Vouchers worth either $50 or $500 will be awarded throughout the state on May 24 with random purchases of draw game tickets or FAST PLAY tickets. To have a chance to win a voucher on May 24, simply play your favorite Maryland Lottery games. When a voucher is awarded, the ticket you purchased will have a “Congratulations” message at the top, and the voucher will print immediately after your ticket.
Long before the countless drawings and prizes of the past five decades, there was a single game that had its first drawing on May 24, 1973. And Alice Greene is among the longtime lottery fans who remember it well.
In 1973, Alice was 20 and working toward a bright future as a student at Bay College, a two-year private institution on Charles Street in Baltimore. She also met her future husband that year.
On May 15, 1973, five million Twin Win tickets went on sale at 3,800 licensed retailers in advance of the first drawing nine days later. With their lucky wishbone symbol and bright yellow and black color scheme, the tickets caught Alice’s eye. She bought 12 tickets for that first drawing — they were 50 cents each, for a total of $6.
Half a century later, she still has 11 of those tickets mounted in a book of photos from that era. They are displayed on a page surrounding a newspaper clipping showing the Lottery’s first-ever winning number: 7-6-9-9-1-5.

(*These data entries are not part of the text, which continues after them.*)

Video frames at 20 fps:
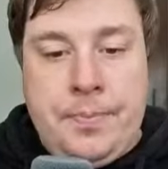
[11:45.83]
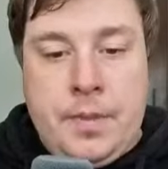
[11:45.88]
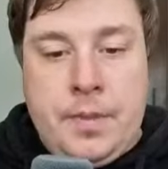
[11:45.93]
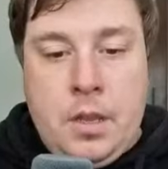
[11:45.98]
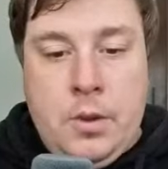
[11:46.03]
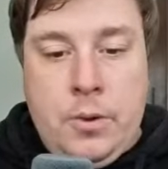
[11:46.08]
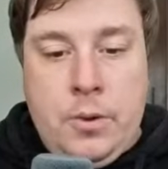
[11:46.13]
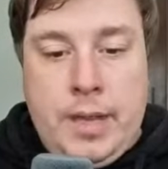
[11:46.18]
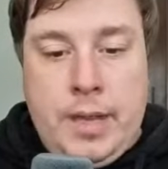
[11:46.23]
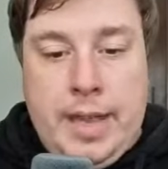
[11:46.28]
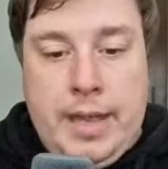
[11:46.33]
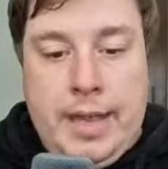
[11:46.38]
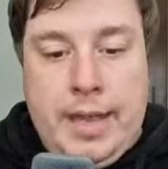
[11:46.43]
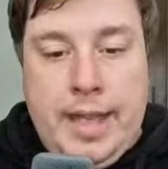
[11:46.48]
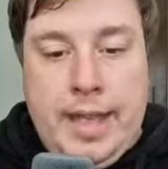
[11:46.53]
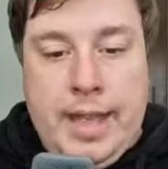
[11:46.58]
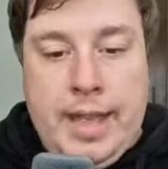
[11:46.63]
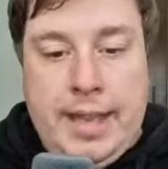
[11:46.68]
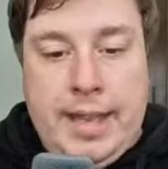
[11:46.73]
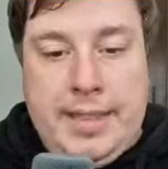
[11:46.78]
Okay,
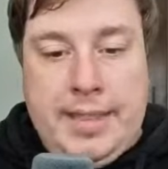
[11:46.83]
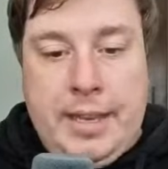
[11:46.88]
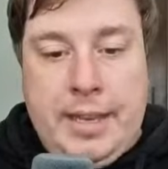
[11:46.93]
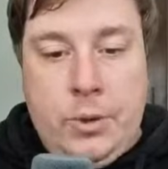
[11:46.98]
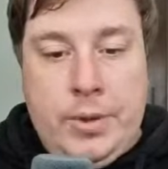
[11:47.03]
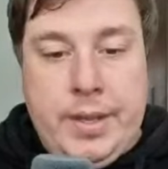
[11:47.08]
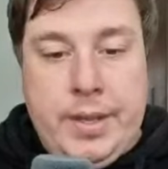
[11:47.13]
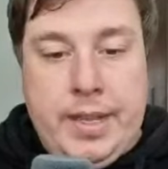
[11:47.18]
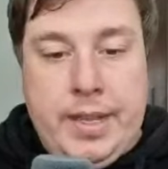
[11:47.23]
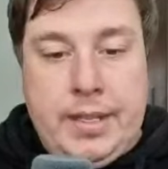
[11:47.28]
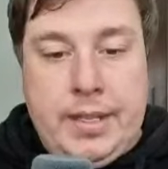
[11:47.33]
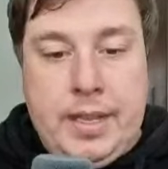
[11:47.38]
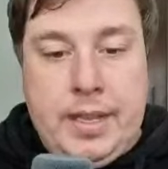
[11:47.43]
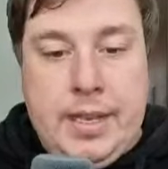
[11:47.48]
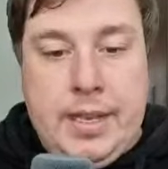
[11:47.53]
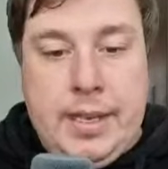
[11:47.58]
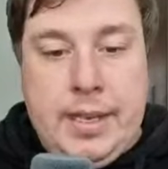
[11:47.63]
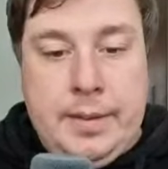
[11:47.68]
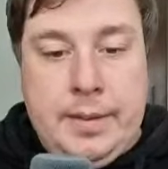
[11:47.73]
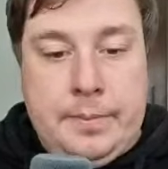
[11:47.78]
and they're doing
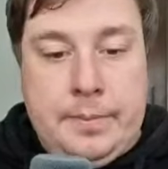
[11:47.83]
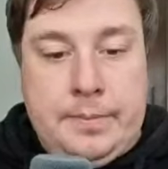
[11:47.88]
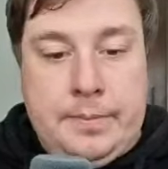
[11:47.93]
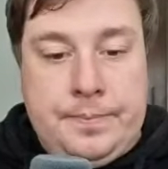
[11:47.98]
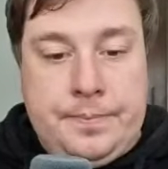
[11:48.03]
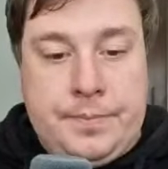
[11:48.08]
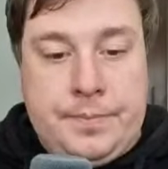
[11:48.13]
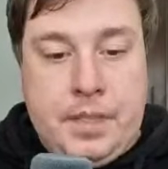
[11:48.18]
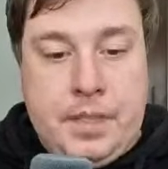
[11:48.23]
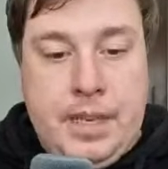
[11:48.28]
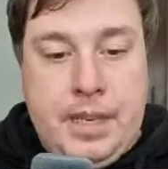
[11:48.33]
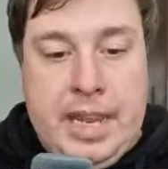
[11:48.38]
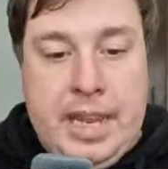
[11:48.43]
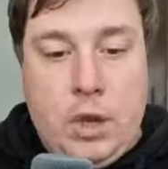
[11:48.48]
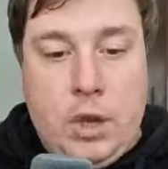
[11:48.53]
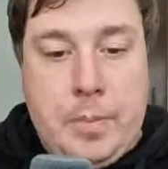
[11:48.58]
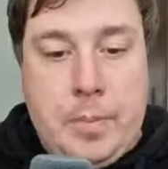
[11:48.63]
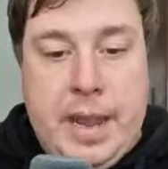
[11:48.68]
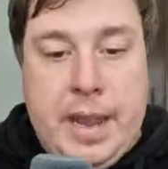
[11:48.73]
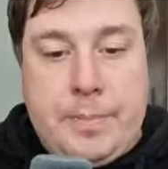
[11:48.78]

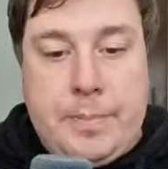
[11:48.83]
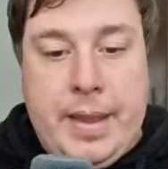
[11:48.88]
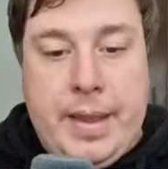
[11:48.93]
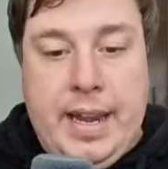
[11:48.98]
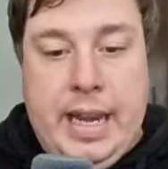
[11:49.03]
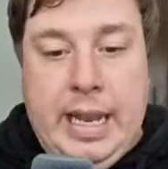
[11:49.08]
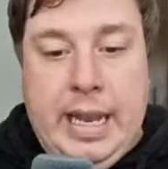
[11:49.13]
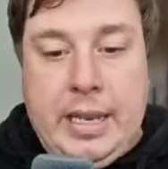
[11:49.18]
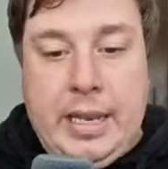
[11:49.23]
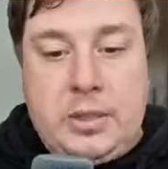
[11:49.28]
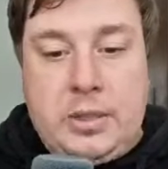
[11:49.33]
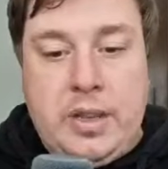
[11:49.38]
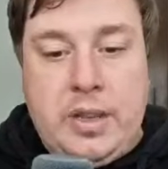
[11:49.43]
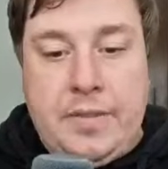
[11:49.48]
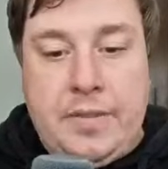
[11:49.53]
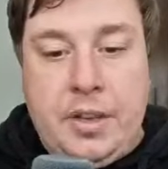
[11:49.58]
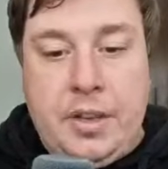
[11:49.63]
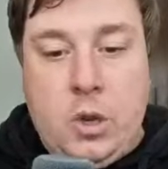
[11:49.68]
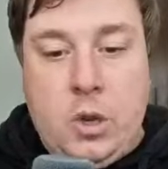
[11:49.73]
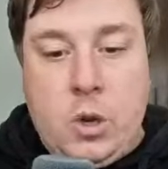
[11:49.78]
Lego Batman Legacy
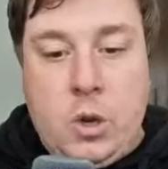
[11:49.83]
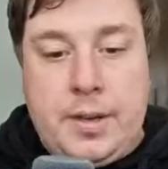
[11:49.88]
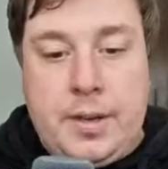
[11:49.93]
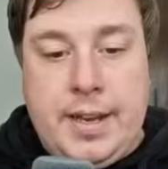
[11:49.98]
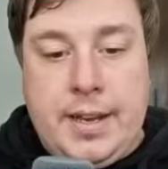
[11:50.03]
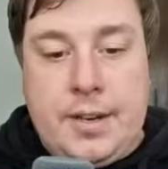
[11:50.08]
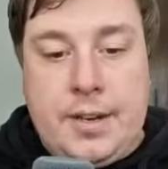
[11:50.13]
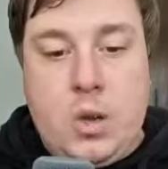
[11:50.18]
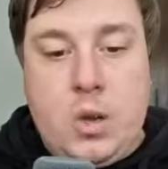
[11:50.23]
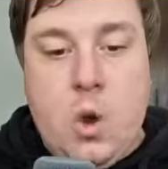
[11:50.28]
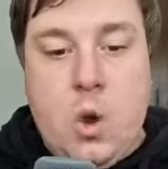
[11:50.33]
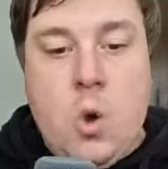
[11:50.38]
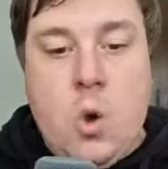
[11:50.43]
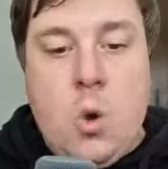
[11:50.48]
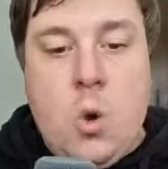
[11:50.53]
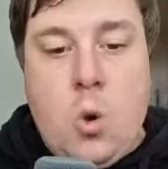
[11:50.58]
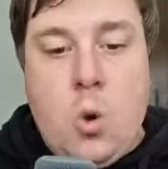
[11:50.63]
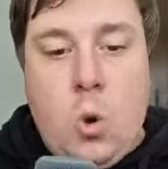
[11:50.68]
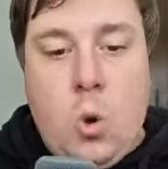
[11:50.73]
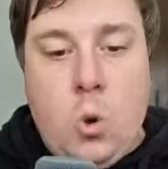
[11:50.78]
of the Dark Knight,
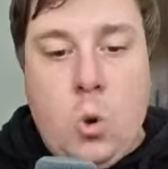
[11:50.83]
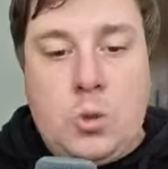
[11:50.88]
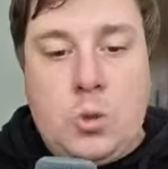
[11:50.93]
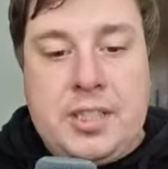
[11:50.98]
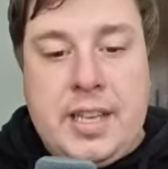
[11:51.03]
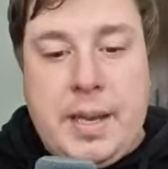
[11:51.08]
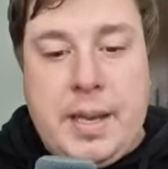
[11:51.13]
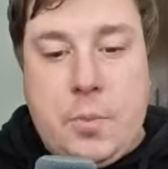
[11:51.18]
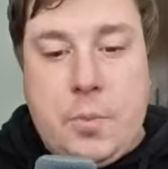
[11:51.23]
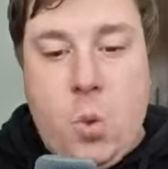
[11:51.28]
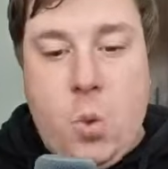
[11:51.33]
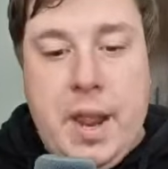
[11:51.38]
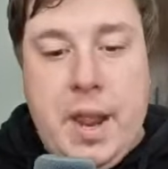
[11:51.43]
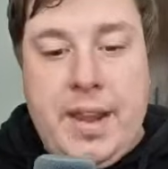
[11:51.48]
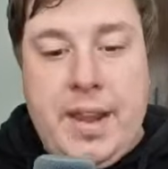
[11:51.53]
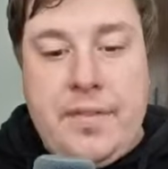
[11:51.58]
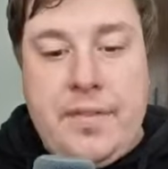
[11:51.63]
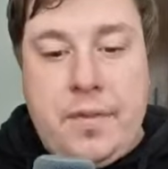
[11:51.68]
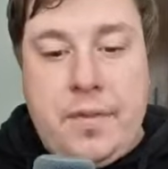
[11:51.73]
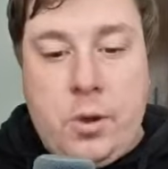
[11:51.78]
all
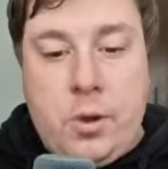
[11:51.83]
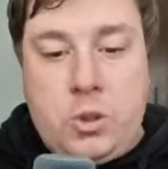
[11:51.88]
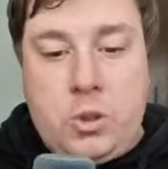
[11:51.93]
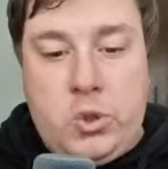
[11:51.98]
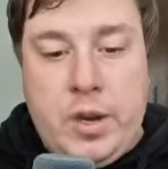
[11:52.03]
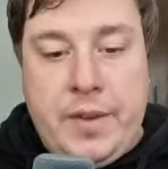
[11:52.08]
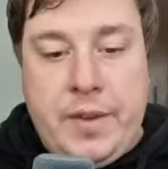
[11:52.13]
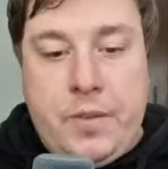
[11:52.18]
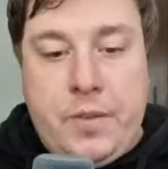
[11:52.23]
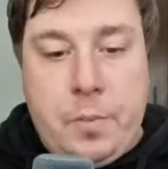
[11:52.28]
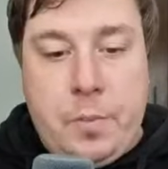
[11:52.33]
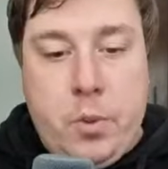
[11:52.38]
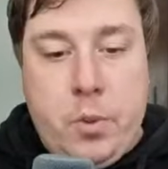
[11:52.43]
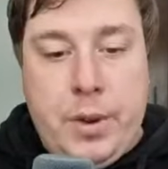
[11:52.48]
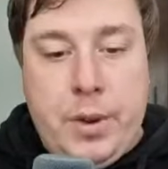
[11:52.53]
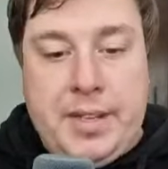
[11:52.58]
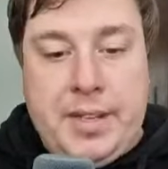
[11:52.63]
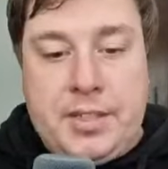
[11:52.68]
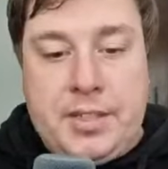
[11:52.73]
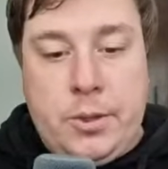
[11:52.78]
sub-Wayne fast travel
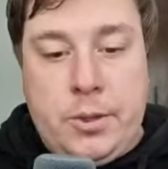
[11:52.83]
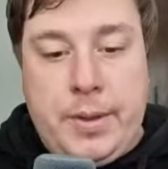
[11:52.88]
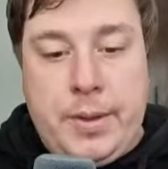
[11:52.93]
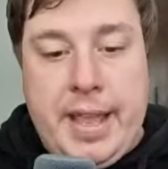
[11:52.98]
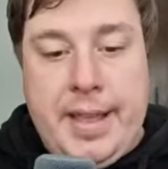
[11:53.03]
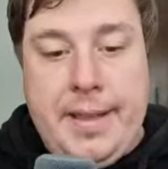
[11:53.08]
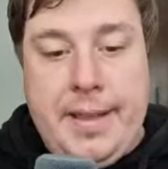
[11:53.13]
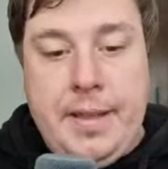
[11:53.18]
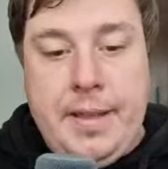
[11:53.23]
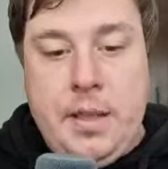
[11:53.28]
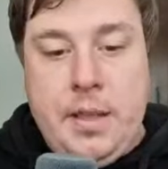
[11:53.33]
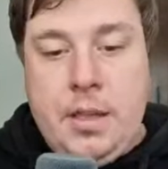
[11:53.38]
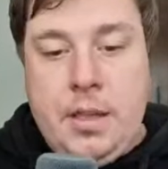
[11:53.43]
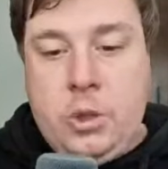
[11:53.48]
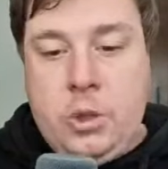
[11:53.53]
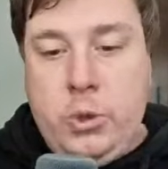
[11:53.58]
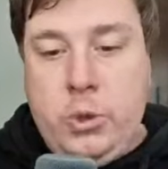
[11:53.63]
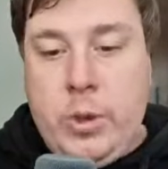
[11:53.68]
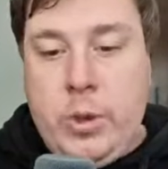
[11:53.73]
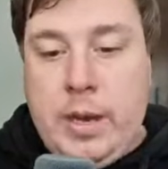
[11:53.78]
points. Okay,
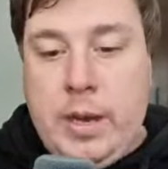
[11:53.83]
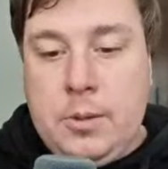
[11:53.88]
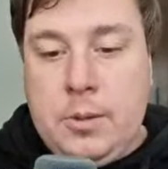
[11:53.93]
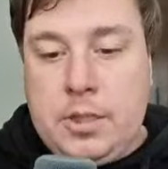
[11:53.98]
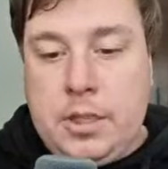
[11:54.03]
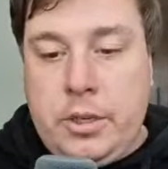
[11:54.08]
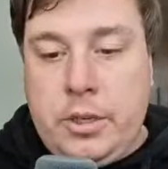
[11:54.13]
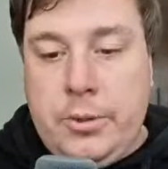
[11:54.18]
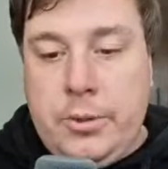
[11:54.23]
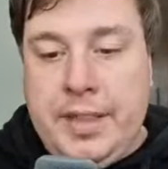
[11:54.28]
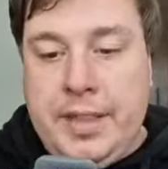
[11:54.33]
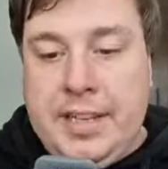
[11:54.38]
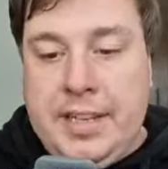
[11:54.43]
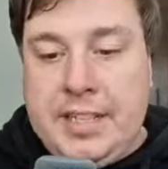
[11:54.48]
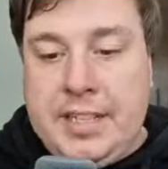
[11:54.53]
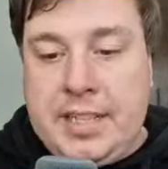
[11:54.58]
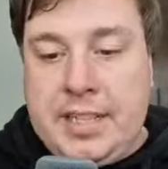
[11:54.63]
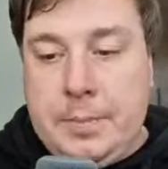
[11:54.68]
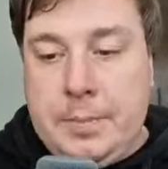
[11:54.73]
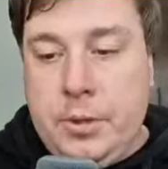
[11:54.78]
2 hours ago they
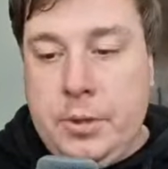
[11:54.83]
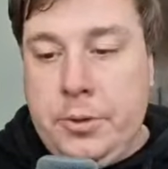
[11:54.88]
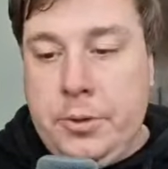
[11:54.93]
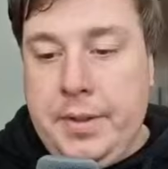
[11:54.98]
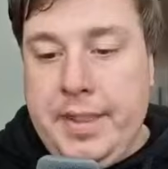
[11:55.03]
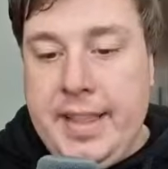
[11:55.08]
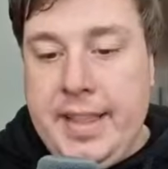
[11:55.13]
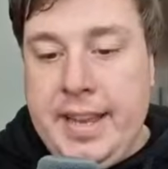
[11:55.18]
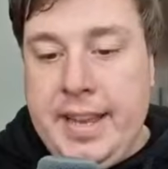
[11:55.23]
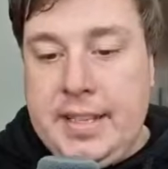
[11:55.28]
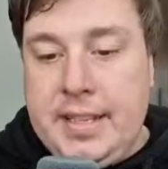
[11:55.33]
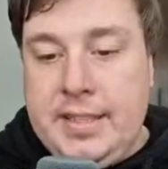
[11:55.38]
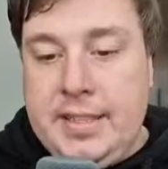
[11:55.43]
just uploaded that.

What happened to the 12th ticket? Alice isn’t certain, but she wasn’t the $50,000 winner. She speculates that her other ticket was a winner for a small amount and she cashed it.
Alice later worked at a Lottery retailer.

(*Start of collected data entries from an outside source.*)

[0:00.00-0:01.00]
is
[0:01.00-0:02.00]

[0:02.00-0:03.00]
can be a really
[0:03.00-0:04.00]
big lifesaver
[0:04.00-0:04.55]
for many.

“I used to run a Lottery machine at the High’s off Patapsco Avenue,” she reflected, adding that over the years she has been a fairly regular Lottery player.
“I had some favorite numbers. Pick 3 mainly,” she said, noting that she won prizes from time to time, which kept things interesting.
Alice eventually matriculated from the now-gone Bay College to Loyola College (now Loyola University of Maryland). She and her husband settled into a home on Biddle Street, and the couple raised two sons and a daughter. They now live in Pikesville and have three grandsons and a granddaughter.
Alice sports a green ribbon on her lapel, which reflects her fight against cancer.
“I call it my lymphoma diploma,” she said, adding that she has been living cancer-free for “going on four years.” She credits Dr. Abhishek Kalla and his team at Ascension Saint Agnes Hospital for helping her defeat the disease.
These days she and her husband are looking forward to celebrating their 50th anniversary, possibly with a renewal of vows ceremony.
As for why she has kept those original Twin Win tickets for all these years, she says she enjoys collecting memorabilia, and she thought of them as significant because they were among the Lottery’s first tickets.
Other pieces of pop culture she has kept over the years include a Simpsons TV show-themed Monopoly board game, which remains unopened; a Steven Quincy Urkel doll from the sitcom “Family Matters,” and a collection of 1940s vintage costume jewelry.
Alice said she doesn’t play the Lottery as often as she did when she was younger, but she picks up an occasional Powerball or Mega Millions ticket when the jackpots are large. She offers some practical advice to anyone else who enjoys playing the Lottery: “You’ve got to pay to play, and you’ve got to play responsibly,” she said. “If you need a loaf of bread, buy the loaf of bread and play the Lottery some other time.”